Pour Paris, il faut une enquête menée en «toute transparence» sur la fosse commune de Forecariah

En Guinée, les suites de la découverte d’une fosse commune à Forecariah : la diplomatie française appelle à une enquête menée en « toute transparence ». Alors que six corps, les mains attachées, les yeux bandés, ont été découverts le 24 août, les autorités ont annoncé l’ouverture d’une enquête. Les cadavres ont été transportés à la morgue de l’hôpital de Forécariah. Des autopsies sont prévues. Les autorités judiciaires n’ont fait aucune déclaration pour le moment.

A Paris, la diplomatie française n’a pas communiqué directement sur ce dossier judiciaire.

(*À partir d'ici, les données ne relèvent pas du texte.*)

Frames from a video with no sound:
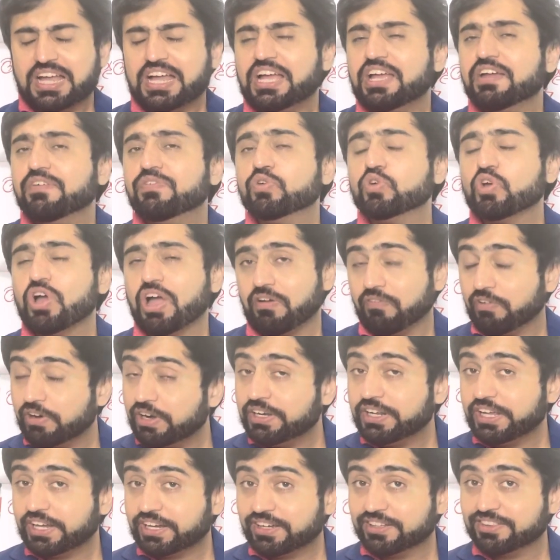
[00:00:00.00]
If you haven't
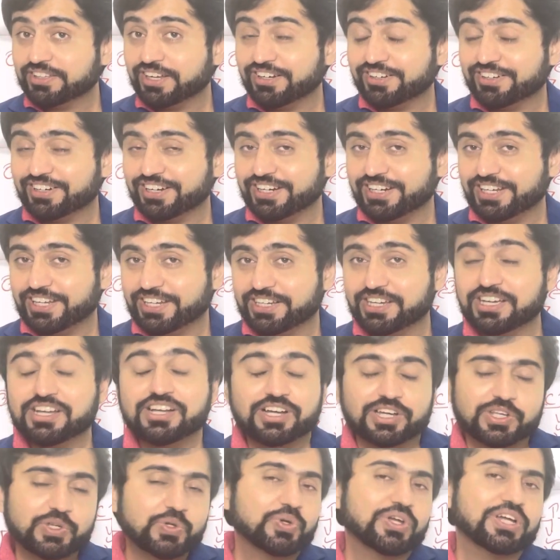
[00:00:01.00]
taken the training,
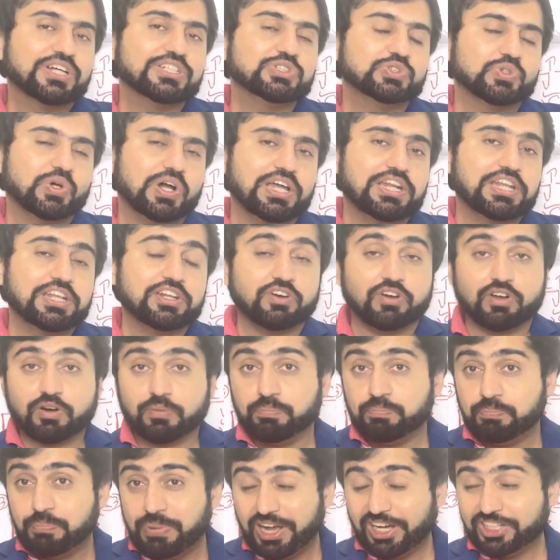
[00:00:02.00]
you can join in our
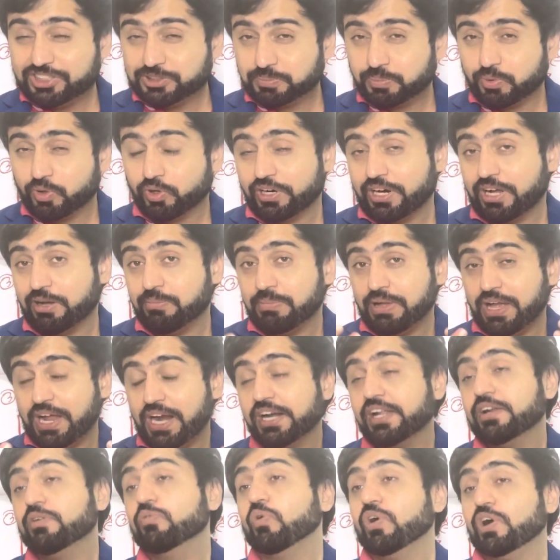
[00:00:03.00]
batch program and
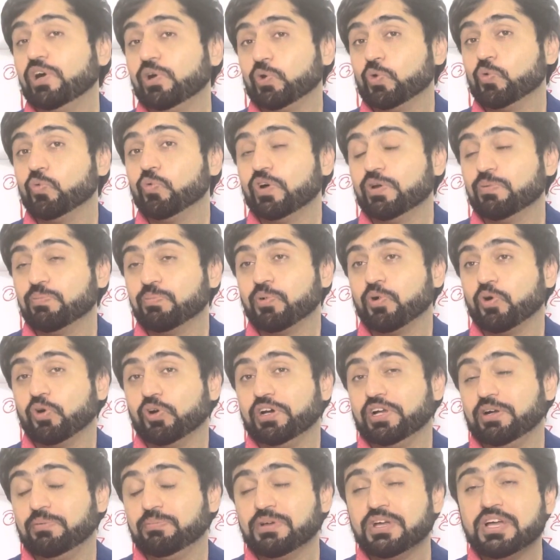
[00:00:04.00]
in one-to-one
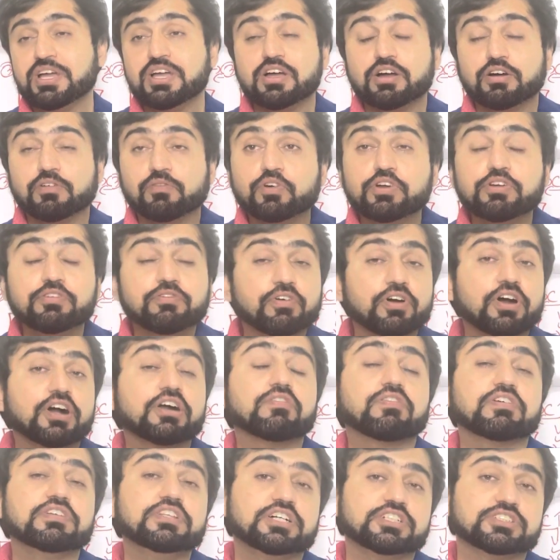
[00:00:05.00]
program. We
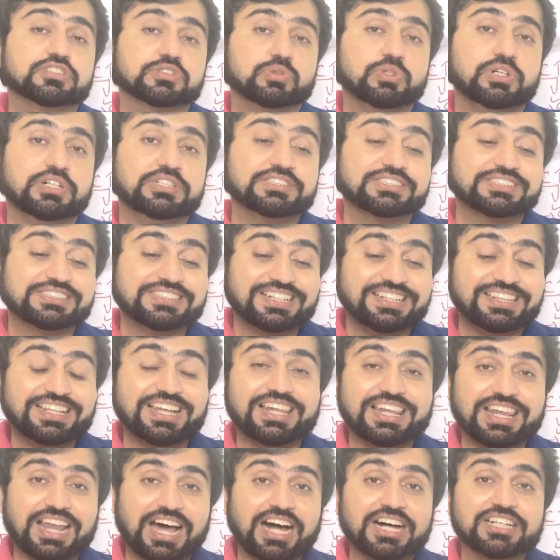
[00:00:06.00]
work with the students till
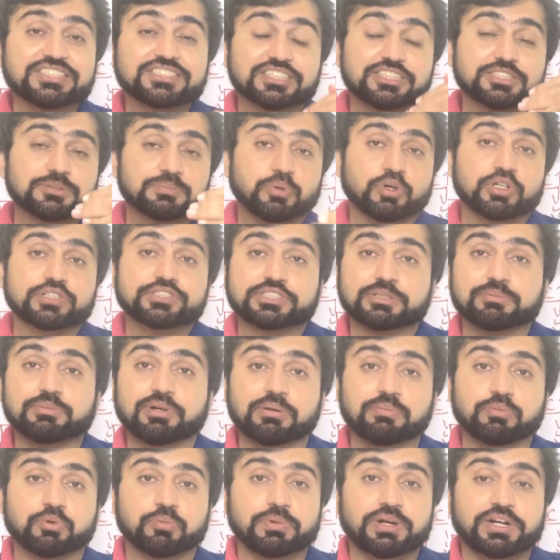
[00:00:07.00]
the last responsible
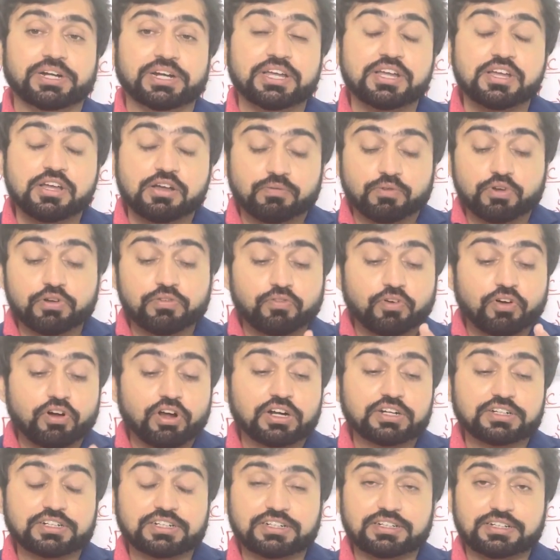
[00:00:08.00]
moment. We
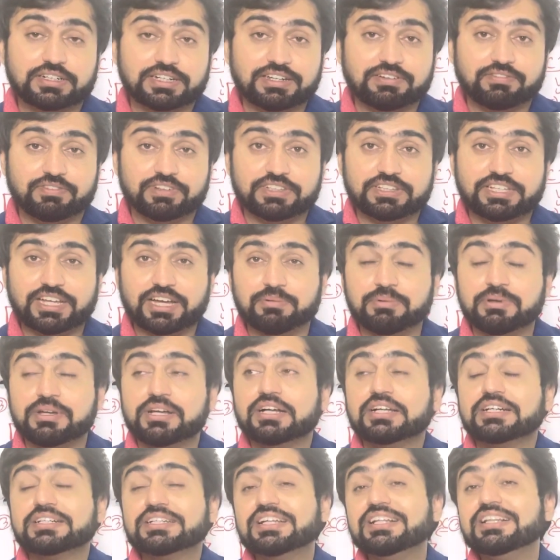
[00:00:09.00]
work with them
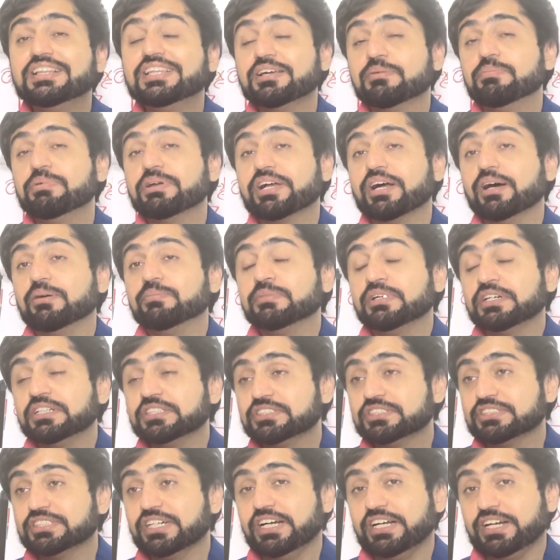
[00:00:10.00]
till they become
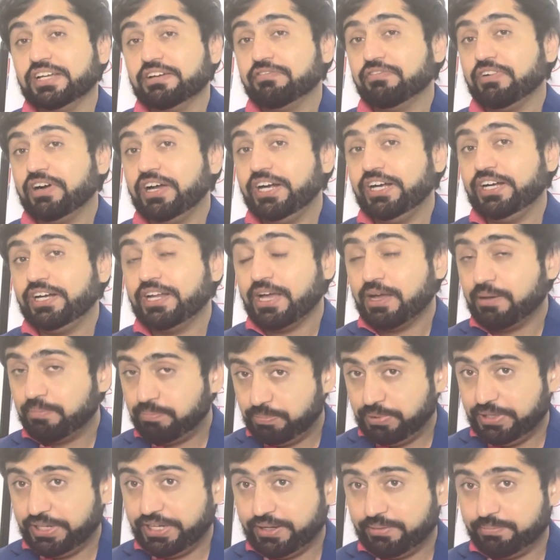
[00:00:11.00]
certified
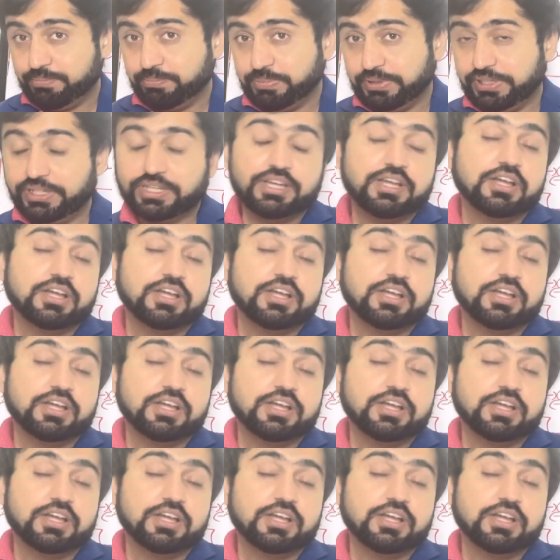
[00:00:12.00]
PMP.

Interrogé, c’est lors d’un point presse en ligne que le porte-parole adjoint du quai d’Orsay, Glenn Salic, s’est exprimé à l’écrit. « La France fait part de sa vive émotion à la suite de la découverte de six corps dans une fosse commune », a indiqué le diplomate français avant d’ajouter que la France « appelle à ce que l’enquête qui a été ouverte par la justice guinéenne soit menée en toute indépendance et en toute transparence ».

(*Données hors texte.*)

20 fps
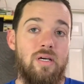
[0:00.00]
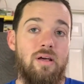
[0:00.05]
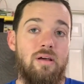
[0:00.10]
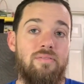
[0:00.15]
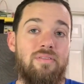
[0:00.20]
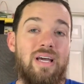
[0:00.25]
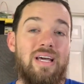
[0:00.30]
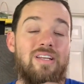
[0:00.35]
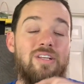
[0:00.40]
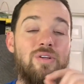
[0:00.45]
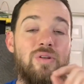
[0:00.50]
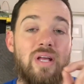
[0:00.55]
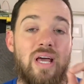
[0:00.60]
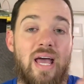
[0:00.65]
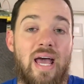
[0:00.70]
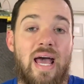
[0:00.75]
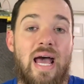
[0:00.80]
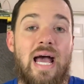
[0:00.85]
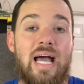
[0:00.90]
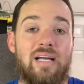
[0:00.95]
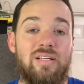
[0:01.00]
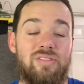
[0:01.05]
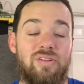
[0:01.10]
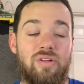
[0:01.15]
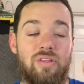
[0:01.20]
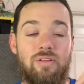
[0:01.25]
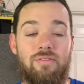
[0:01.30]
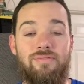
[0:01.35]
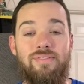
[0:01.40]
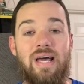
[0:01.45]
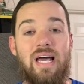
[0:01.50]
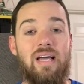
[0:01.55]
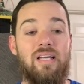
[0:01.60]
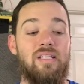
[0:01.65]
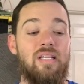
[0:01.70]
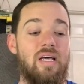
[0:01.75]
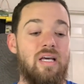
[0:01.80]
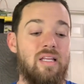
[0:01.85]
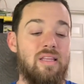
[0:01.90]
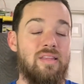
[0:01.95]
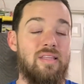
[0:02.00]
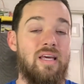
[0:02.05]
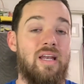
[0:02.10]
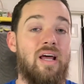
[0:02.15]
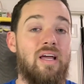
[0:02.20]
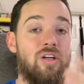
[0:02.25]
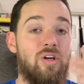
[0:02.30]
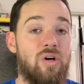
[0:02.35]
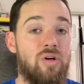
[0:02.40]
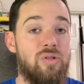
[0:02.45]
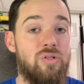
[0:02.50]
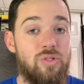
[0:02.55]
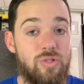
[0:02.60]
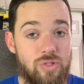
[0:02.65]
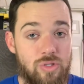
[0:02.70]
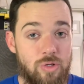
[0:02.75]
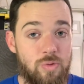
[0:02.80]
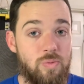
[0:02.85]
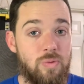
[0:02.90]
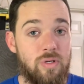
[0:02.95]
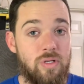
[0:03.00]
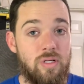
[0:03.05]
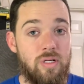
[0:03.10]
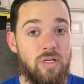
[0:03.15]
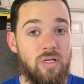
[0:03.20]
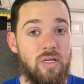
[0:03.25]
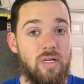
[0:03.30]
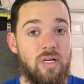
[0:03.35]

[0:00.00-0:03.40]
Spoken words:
I've gotten you to act on the fact that I called you stupid.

La découverte des six corps a choqué dans tout le pays, particulièrement dans la région de Forécariah, où une première fosse a été mise à jour en octobre 2025. Nombre d’organisations de la société civile, notamment Tournons la page Guinée et le Front national pour la défense de la Constitution (FNDC) ont appelé les autorités à tout mettre en œuvre pour déterminer, dans un premier temps, les identités et les causes de la mort des six personnes découvertes.